Electrolysis of water and actual electrode potential.

[Phy1]

For an electrolytic cell, the voltage source V_s, does not contribute directly to the potential on the electrolytic electrodes. V_s determines the current and can add charges to the electrodes. This can be observed when charging supercapacitors and is discussed in these threads :
https://www.physicsforums.com/threads/supercapacitor-charging-voltage.594372/
https://www.physicsforums.com/threads/ultracapacitor-charging-voltage.680719/

Question:
What is the actual potential on the electrolytic electrodes for the electrolysis of water?

Example:
An electrolytic cell has carbon electrodes (make them identical commercially available activated carbon supercapacitor electrodes, so a charge has to build up for a few seconds) and sulfuric acid H₂SO₄ electrolyte.
Positive charge electrode reaction: 2 H2O(l) → O2(g) + 4 H+(aq) + 4e− 1.23 V
Negative charge electrode reaction: 2 H+(aq) + 2e− → H2(g) 0.00 V
1.23V is the minimum V_s should be for hydrogen and oxygen generation to start in this cell.
(There are many factors that increase this value, but use 1.23V for this example.)

Charge is added to each electrode in equal amounts. The actual potential on each electrode for this cell is (1.23V/2)=0.615V. The positive charge electrode is +0.615V and the negative charge electrode is -0.615V. The electrodes are is series, so the potentials add to 1.23V. Breaking the charge down further: the positive charge electrode has (+0.3075 charge and -0.3075 ionic charge from SO₄^-2) and the negative charge electrode has (-0.3075 charge and +0.3075 ionic charge from H⁺)

Is this correct?

 

[Borek]

Is this correct?

No.

You are more or less right about 1.23 V being the potential difference between the electrodes when the gas starts to evolve. After that you are mixing several different concepts in a way that I fail to understand (but the mix is definitely wrong).

Just because the total voltage is 1.23 V doesn't mean absolute voltages are ±0.0615 V.
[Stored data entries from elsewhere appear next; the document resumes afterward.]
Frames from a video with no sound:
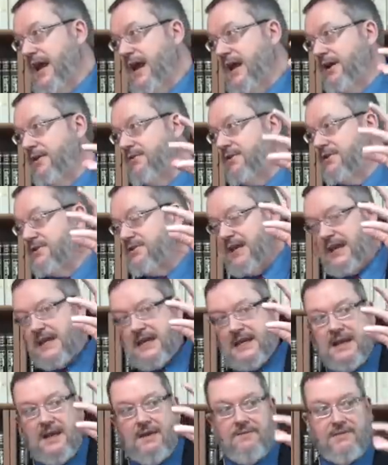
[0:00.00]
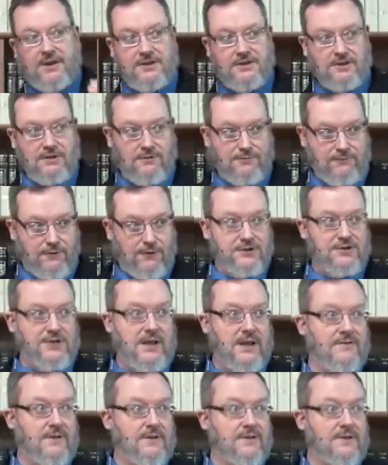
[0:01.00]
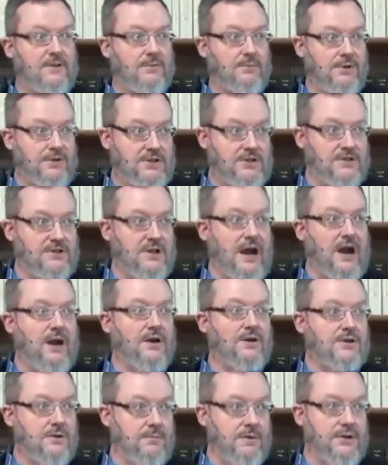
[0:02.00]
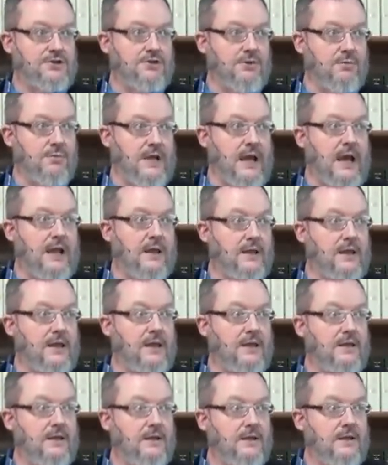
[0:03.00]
out of the second heaven into the first heaven, which is our dimensional reality,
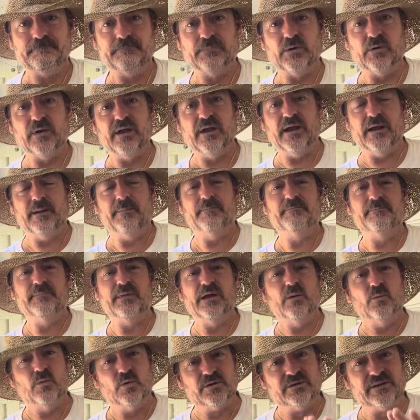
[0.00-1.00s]
Okay,
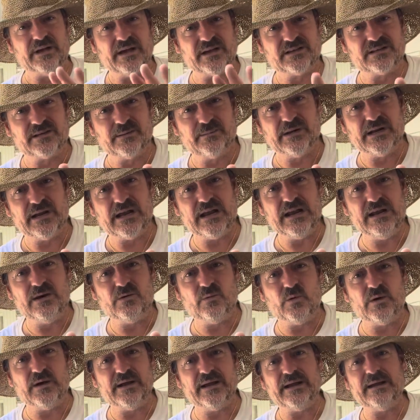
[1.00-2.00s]
it will take some of the heat
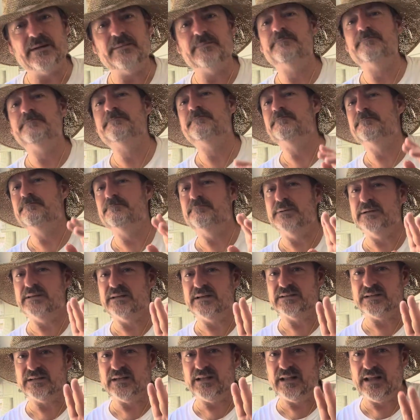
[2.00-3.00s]
away, but
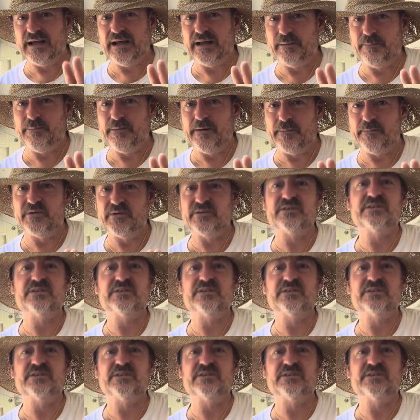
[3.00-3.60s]
that's a lot of peppers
Charges on electrodes are not these of the ions in the solution. Ions are attracted to the charged electrodes, that's one of the reasons why they migrate in the solution, but their charge is not part of the charge of the electrodes. If anything they neutralize the electrode charge becoming part of a double layer on the surface.

 

[Phy1]

You are more or less right about 1.23 V being the potential difference between the electrodes when the gas starts to evolve. After that you are mixing several different concepts in a way that I fail to understand (but the mix is definitely wrong).

Hi Borek,
If you like, the terms can be changed from positive charge electrode to electrolytic anode and negative charged electrode to electrolytic cathode.

Charges on electrodes are not these of the ions in the solution. Ions are attracted to the charged electrodes, that's one of the reasons why they migrate in the solution, but their charge is not part of the charge of the electrodes. If anything they neutralize the electrode charge becoming part of a double layer on the surface.

Think of charging a regular capacitor. If you charge a capacitor to 2V then the positive plate gets +1V and the negative plate gets -1V. When the capacitor discharges, the potential difference is 2V. The electric double layer forms a capacitor and the ions form half of the charge.

 

[Borek]

If you charge a capacitor to 2V then the positive plate gets +1V and the negative plate gets -1V.

Depends on what you assume to be the reference point. What if one plate is at 60 V (measured against the ground) and the other at 62 V (again, measured against the ground)?

There are two double layers, one on each electrode, so if anything, the solution acts as a two capacitors in the row.